Solved

Problem parsing large XML file

Posted on 2007-03-28
6
1,199 Views
Last Modified: 2012-06-27
Here is a script I wrote that reads a 6-7 MB xml file while extracting a few xml items at a time and writing the mysql queries line by line into a writable file from a loop. This works while using very little server resources, but writing to the file it is extremely slow.

What can I do to speed this up without using much server resources?

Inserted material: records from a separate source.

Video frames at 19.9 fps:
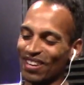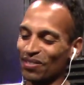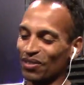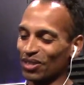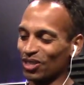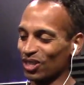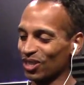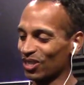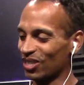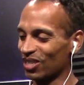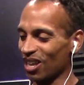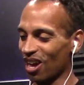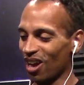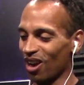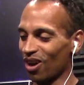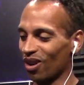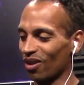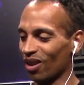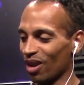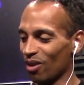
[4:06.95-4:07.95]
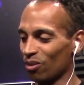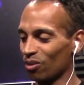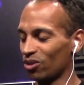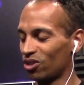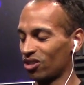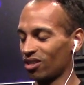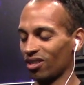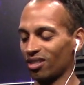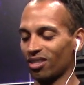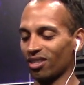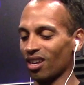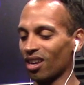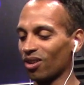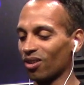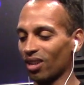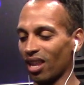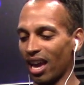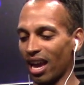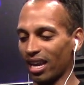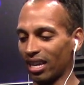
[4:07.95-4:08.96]
it was just so. It was just so
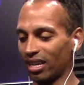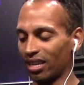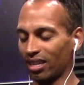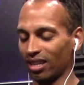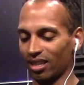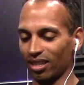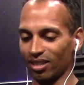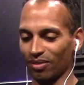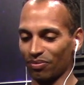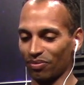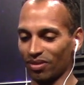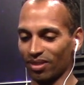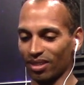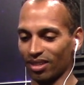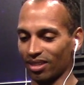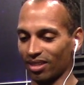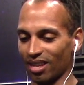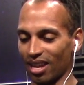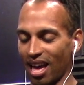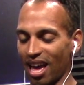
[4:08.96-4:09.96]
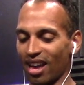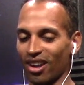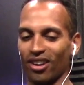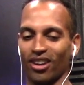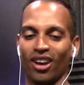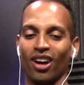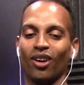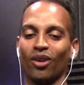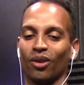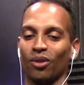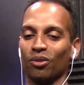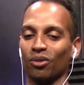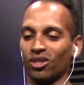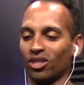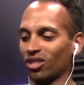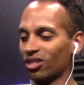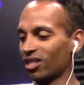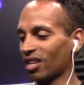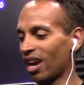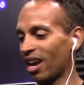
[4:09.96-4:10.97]
like I don't know. It was
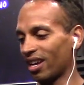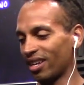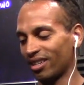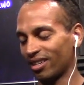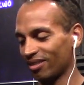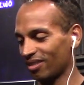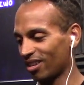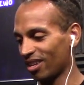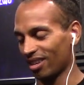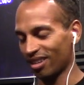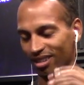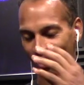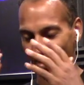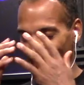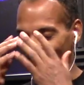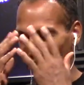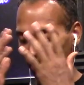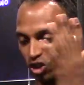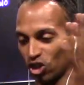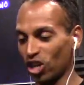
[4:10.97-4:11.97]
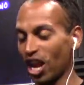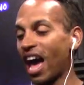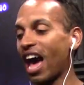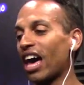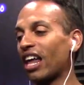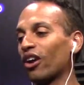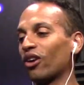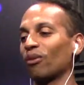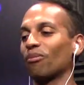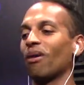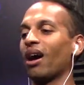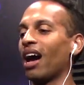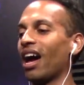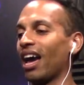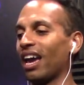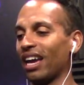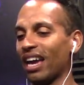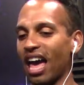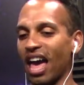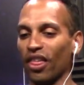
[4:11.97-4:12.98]
just like it shattered
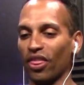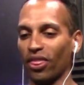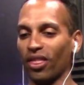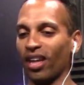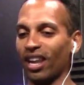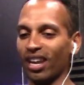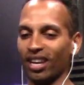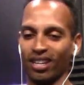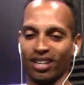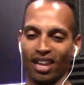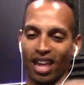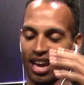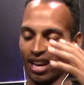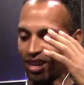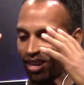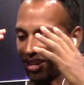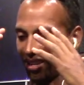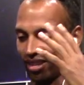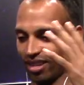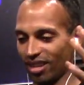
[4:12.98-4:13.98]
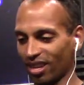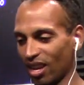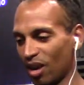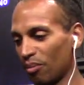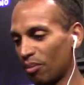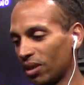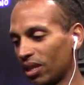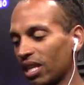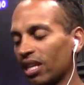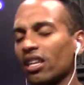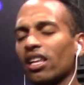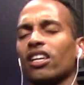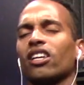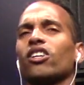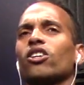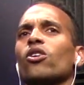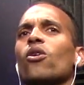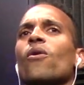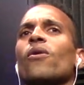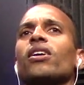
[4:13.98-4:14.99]
my athletic like belief. Like you
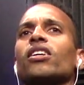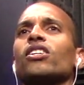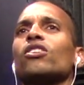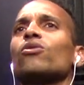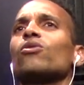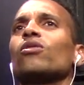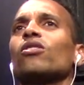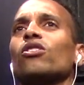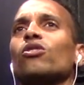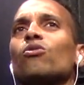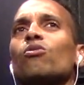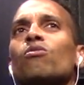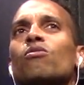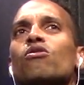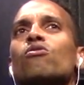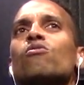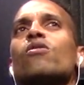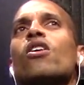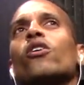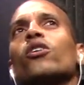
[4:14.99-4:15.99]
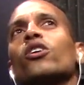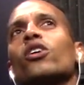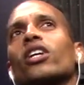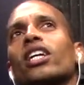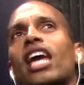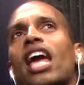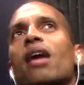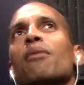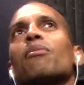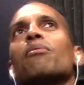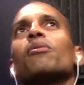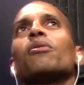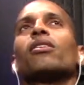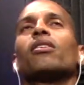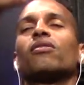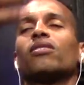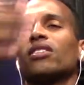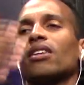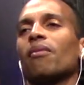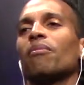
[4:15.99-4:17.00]
know what you you you know you're capable
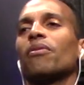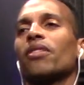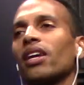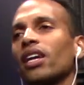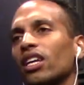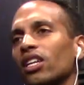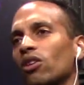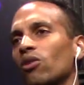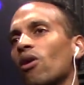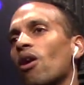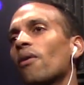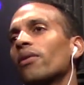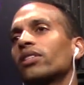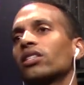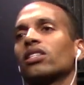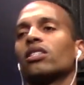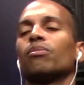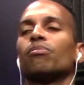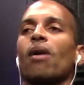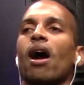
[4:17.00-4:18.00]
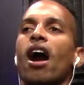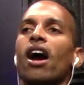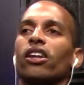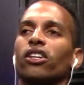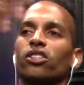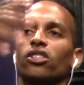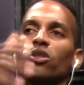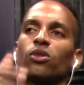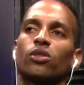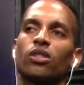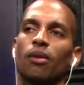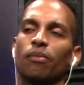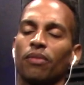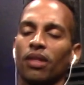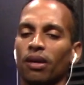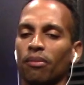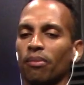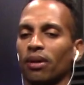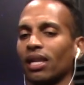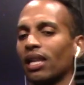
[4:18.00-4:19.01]
of something and you always aspire to do
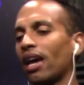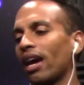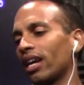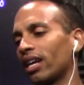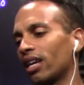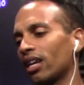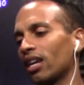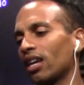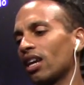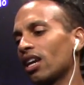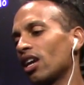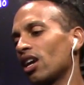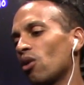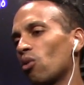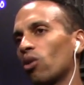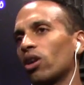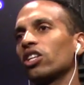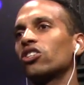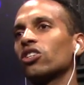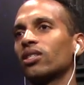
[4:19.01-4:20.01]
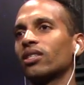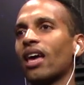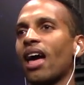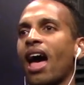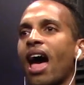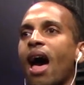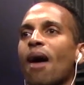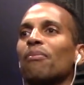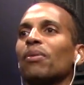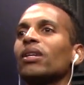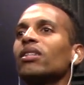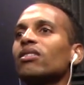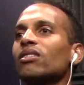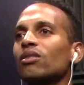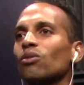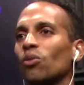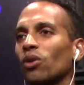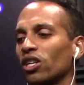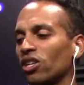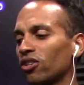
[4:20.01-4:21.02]
something, but like when it just happens,
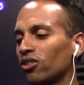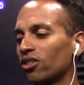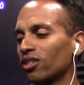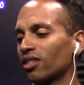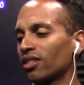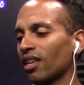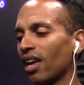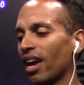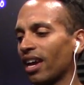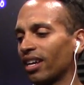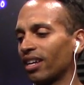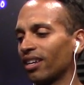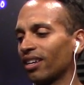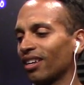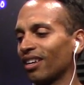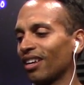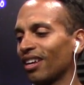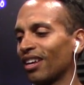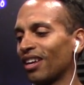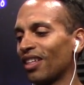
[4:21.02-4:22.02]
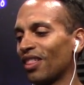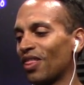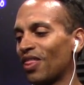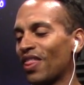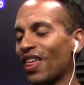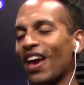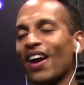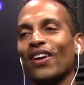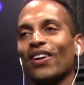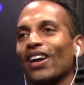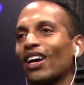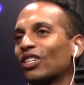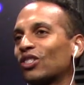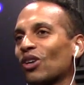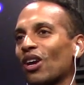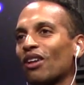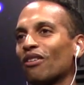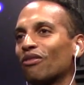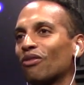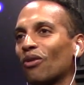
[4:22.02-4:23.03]
mm. when mm-hmm. you're just like there, not
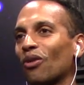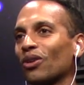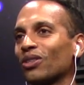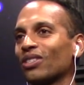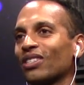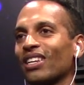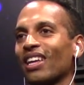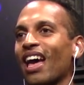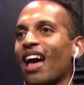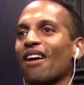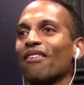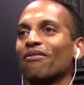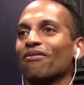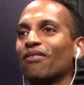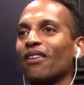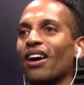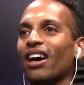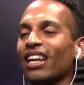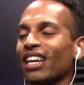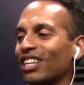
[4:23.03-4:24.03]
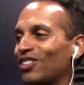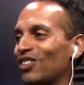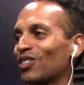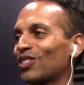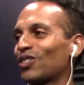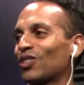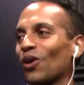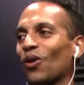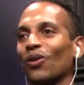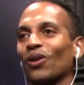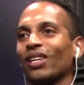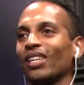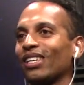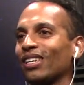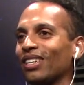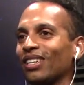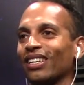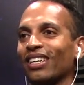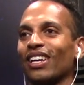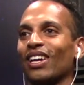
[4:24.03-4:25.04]
trying to force it to have fun, it just
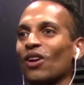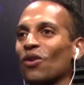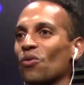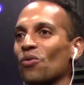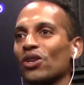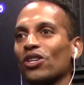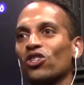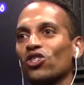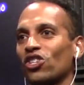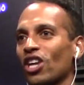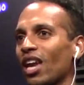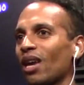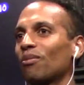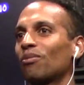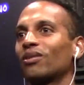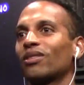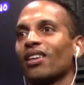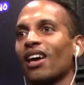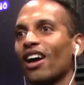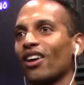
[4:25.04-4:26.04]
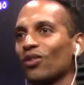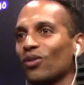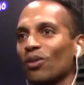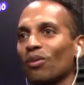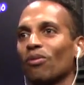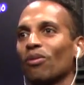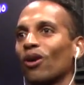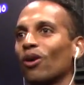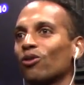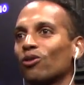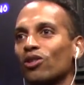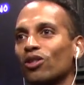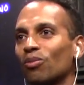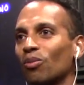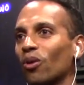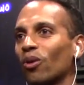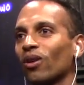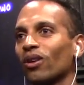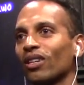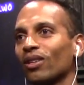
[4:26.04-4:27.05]
totally reshapes how you approach
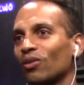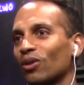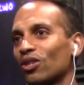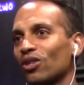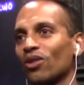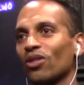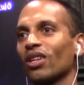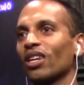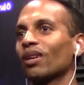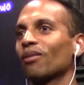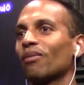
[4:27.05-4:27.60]
sport and what you think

I also tried loading the file as an array using file('file.xml'); to load the entire file into memory first, and this appeared to make everything work a whole lot faster but it exhausted the php memory limit until I had to make the value around 300MB which caused me to reconsider the design. weird? huh.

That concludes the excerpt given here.